Assigned task
Among the entries below, please repeat exactly and only the lines from the line containing "[00:00:01.00 to 00:00:02.00]" to the line containing "[00:00:00.00 to 00:00:12.90]", both lines included.

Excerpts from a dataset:
>>>
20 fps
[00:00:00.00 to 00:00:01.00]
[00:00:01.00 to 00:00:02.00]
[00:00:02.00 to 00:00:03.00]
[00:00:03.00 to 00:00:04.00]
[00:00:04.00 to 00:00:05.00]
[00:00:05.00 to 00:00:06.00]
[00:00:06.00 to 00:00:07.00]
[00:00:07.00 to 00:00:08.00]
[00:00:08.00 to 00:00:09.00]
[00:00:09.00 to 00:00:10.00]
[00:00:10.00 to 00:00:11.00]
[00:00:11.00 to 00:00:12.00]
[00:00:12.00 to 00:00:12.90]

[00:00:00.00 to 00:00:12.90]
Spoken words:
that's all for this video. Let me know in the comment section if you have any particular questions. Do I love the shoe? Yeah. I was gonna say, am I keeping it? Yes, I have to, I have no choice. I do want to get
<<<
>>>
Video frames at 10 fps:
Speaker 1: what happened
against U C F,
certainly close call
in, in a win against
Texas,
<<<
>>>
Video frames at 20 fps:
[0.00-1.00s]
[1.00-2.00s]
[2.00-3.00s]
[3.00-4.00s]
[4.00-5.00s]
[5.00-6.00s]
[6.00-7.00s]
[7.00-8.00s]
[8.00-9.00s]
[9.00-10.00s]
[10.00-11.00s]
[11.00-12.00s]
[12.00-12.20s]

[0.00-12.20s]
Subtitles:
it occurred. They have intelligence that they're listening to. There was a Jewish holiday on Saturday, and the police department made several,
<<<
Response to this exercise
[00:00:01.00 to 00:00:02.00]
[00:00:02.00 to 00:00:03.00]
[00:00:03.00 to 00:00:04.00]
[00:00:04.00 to 00:00:05.00]
[00:00:05.00 to 00:00:06.00]
[00:00:06.00 to 00:00:07.00]
[00:00:07.00 to 00:00:08.00]
[00:00:08.00 to 00:00:09.00]
[00:00:09.00 to 00:00:10.00]
[00:00:10.00 to 00:00:11.00]
[00:00:11.00 to 00:00:12.00]
[00:00:12.00 to 00:00:12.90]

[00:00:00.00 to 00:00:12.90]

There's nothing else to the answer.